3.回答有关“至少”的问题
前言:“至多”的对立面是“至少”。通常,采用“至多”问题中表述的技巧变体,就可以解决“至少”问题。当解决“至少”问题时,把他们换成“没有更少的”说法会更好理解。
问题(6):找到至少选择两门课程的学生。
Code
-- 通过聚集函数count
select sd.Tid,sd.Name,sd.Age from Student sd,StudentTakeCourses stc
where sd.Tid=stc.Sid
group by sd.Tid,sd.Name,sd.Age
having count(*)>=2
--使用自连接查询
select * from Student where Tid in
(select stca.sid from StudentTakeCourses stca,StudentTakeCourses stcb
where stca.sid=stcb.sid and stca.cid>stcb.cid
)问题(7):找到同时选取sqlserver和mysql课程的学生。
Code
-- 通过聚集函数count
select sd.Tid,sd.Name,sd.Age from Student sd,StudentTakeCourses stc
where sd.Tid=stc.Sid
and stc.cid in (select tid from Course where name='Sql Server' or name='My Sql')
group by sd.Tid,sd.Name,sd.Age
having count(stc.cid) >=2
-- 通过聚集函数min和max
select sd.Tid,sd.Name,sd.Age from Student sd,StudentTakeCourses stc
where sd.Tid=stc.Sid
and stc.cid in (select tid from Course where name='Sql Server' or name='My Sql')
group by sd.Tid,sd.Name,sd.Age
having min(stc.cid) <>max(stc.cid)
--使用自连接查询
select sd.* from Student sd,StudentTakeCourses stca,StudentTakeCourses stcb
where sd.Tid=stca.sid and stca.sid=stcb.sid
and stca.cid =(select tid from Course where name='Sql Server')

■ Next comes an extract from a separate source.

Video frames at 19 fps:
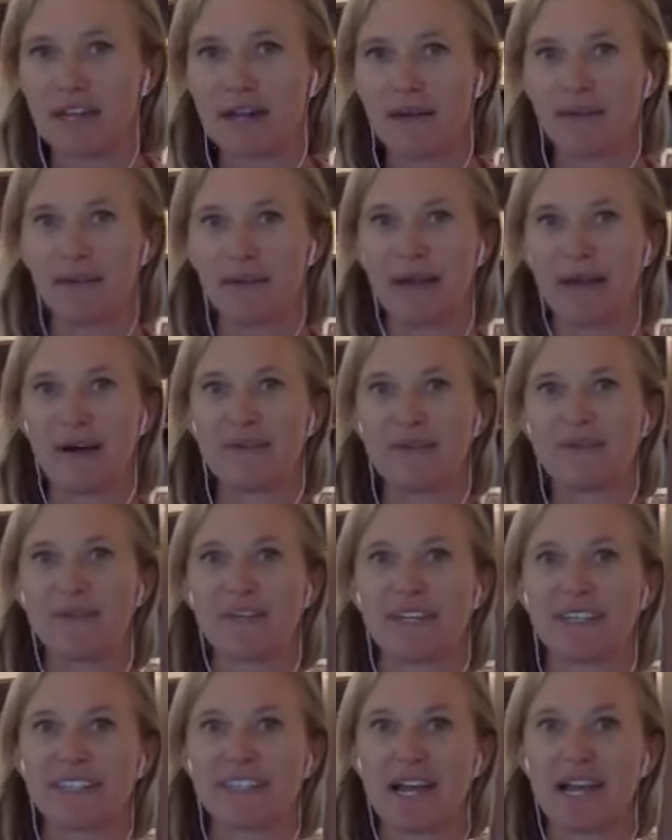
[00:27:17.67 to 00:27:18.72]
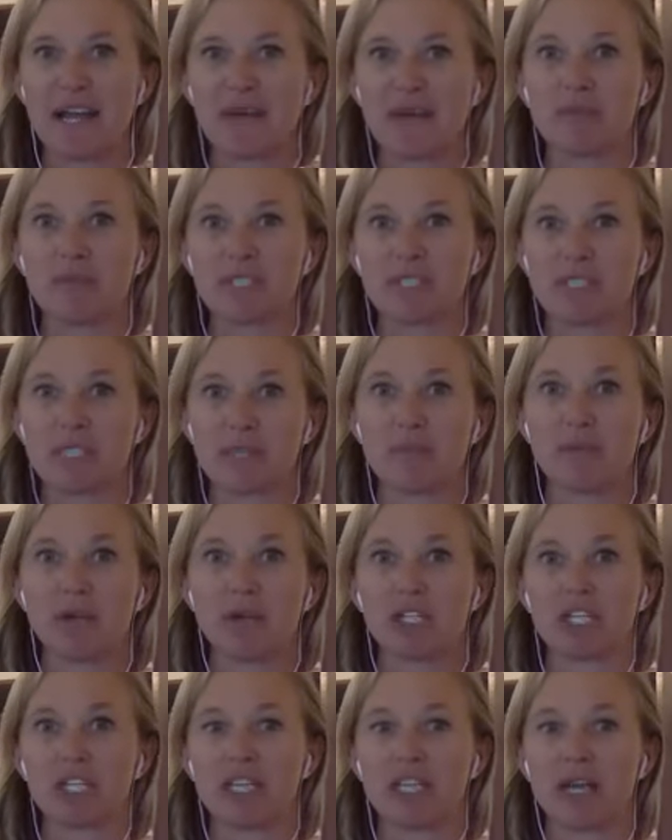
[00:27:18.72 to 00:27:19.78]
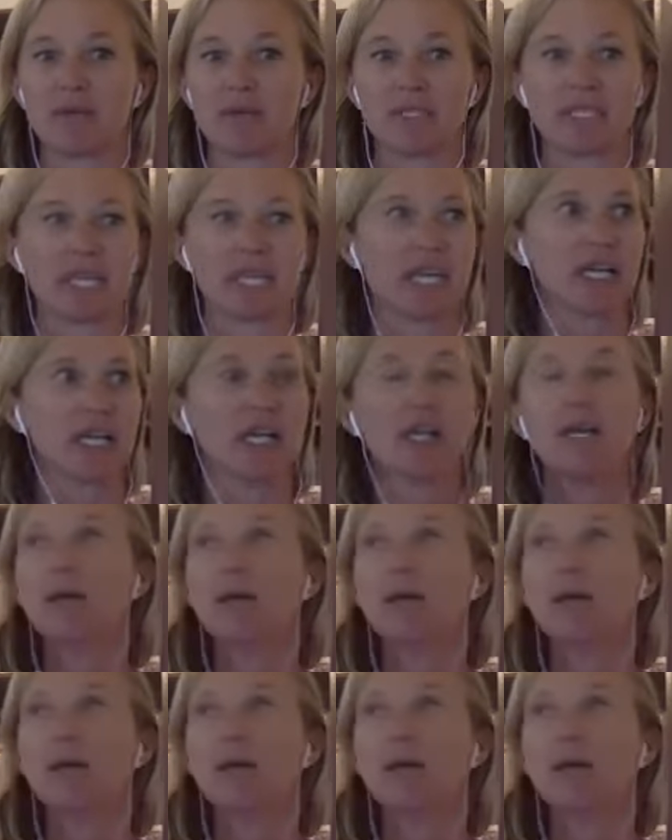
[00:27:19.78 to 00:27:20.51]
out loud because I was the person that was like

and stcb.cid=(select tid from Course where name='My Sql')
问题(8):找到至少比两个学生大的学生。
Code
-- 通过聚集函数count
select sd.* from Student sd
where 2<=(select count(*) from Student sd1 where sd1.age<sd.age)
--使用自连接查询
select distinct sd.* from Student sd,Student sd1,Student sd2
where sd.age>sd1.age and sd1.age>sd2.age 4.回答有关“准确”的问题
问题(9):找到只教一门课程的教授。
Code
-- 通过聚集函数count
select pf.* from Professor pf,ProfessorTeachCourses ptc
where pf.Tid=ptc.pid
group by pf.Tid,pf.Name,pf.Dept,pf.Salary,pf.Age
having count(*)=1
--使用自连接查询
select pf.* from Professor pf,ProfessorTeachCourses ptc
where pf.Tid=ptc.pid
and pf.Tid not in
( select ptc1.Pid from ProfessorTeachCourses ptc1,ProfessorTeachCourses ptc2
where ptc1.Pid=ptc2.Pid and ptc1.Cid >ptc2.Cid
) 问题(10):找到只选择sqlserver和mysql的学生(只选取了这两门课程,没有选择其他课程)
Code
--使用自连接查询
select sd.* from Student sd,StudentTakeCourses stc1,StudentTakeCourses stc2
where sd.Tid=stc1.Sid and stc1.Sid =stc2.Sid
and stc1.Cid=(select Tid from Course where Name='Sql Server')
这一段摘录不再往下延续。